Gazze'de yaşananlar ve Yahudileştiğimizi fark etmek

Yahudilik birçok disiplinde farklı açılardan ele alınıyor. Bir ırk olarak, bir dini inanış olarak, antik çağdaki bir millet olarak, modern çağdaki bir topluluk olarak...

Ancak Müslümanlar olarak Yahudiliği bir de karakter vasıfları düzeyinde ele almak gerektiği kanaatindeyim.

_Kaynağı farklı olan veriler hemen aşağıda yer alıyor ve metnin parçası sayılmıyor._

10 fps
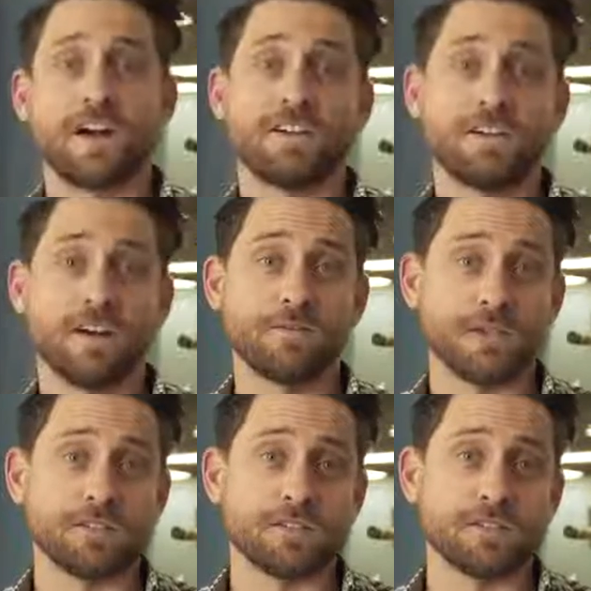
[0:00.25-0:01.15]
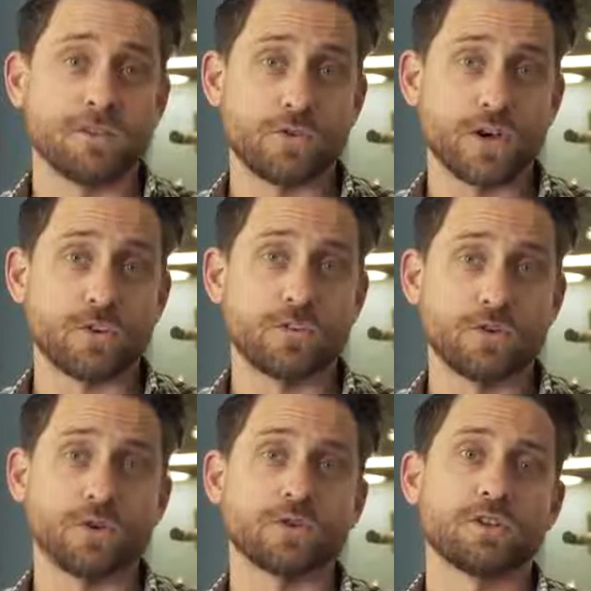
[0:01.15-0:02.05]
Hi, I'm Jason, Director
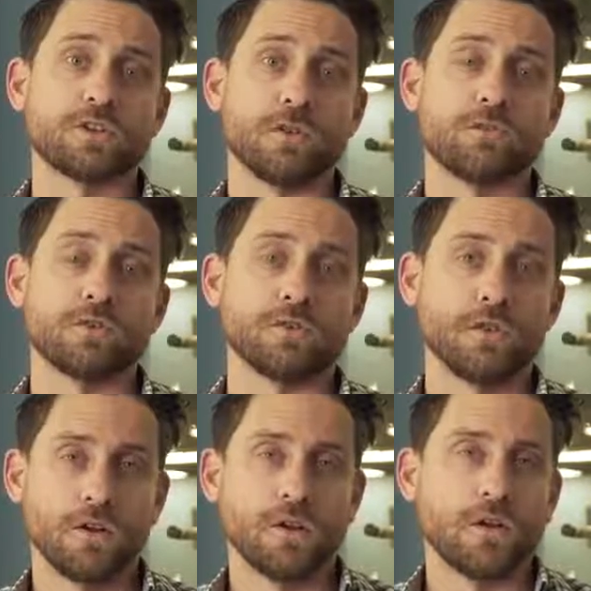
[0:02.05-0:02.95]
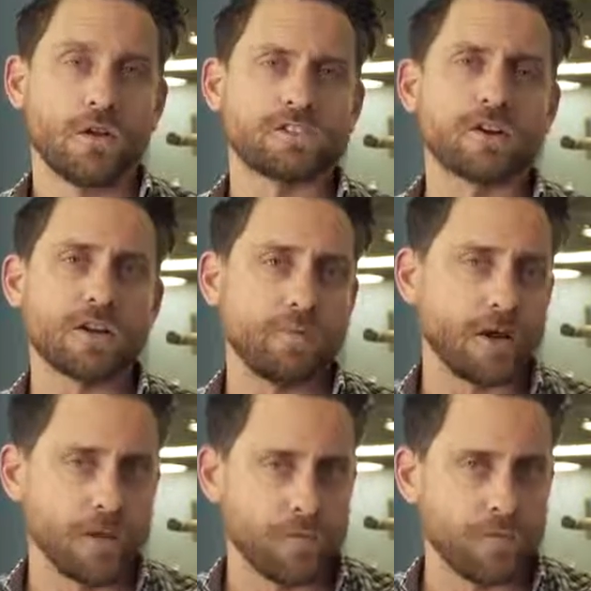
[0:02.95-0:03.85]
of Social at JumpCrew. Let's talk
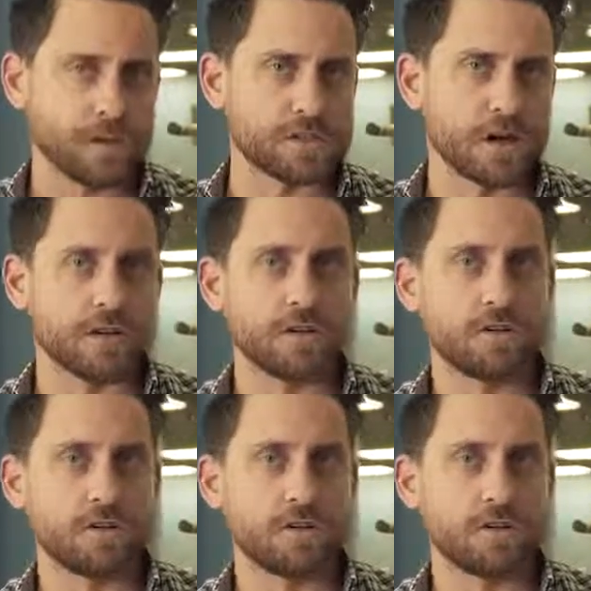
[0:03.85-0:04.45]
about Yelp for a second.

Allah azze ve celle Kur'an-ı Kerim'de birçok farklı kesimin karakter vasıflarından bahsediyor. Yahudilerin, kafirlerin, münafıkların, zalimlerin, fasıkların... Bu karakter vasıfları şüphesiz gerçek Müslümanların ve mü'minlerin uzak durması gereken vasıflardır. Bu grup insanların karakterine has olan çirkin vasıfları benimsemek, onların şerli işlerini takip etmek insanı Yahudileştirir, kafirleştirir, münafıklaştırır, zalimleştirir, fasıklaştırır. Belki itikadi olarak değil ancak ameli olarak bir Yahudinin yahut bir münafığın adımlarını takip etmek hiçbir Müslüman açısından yakışık almayacak bir durumdur.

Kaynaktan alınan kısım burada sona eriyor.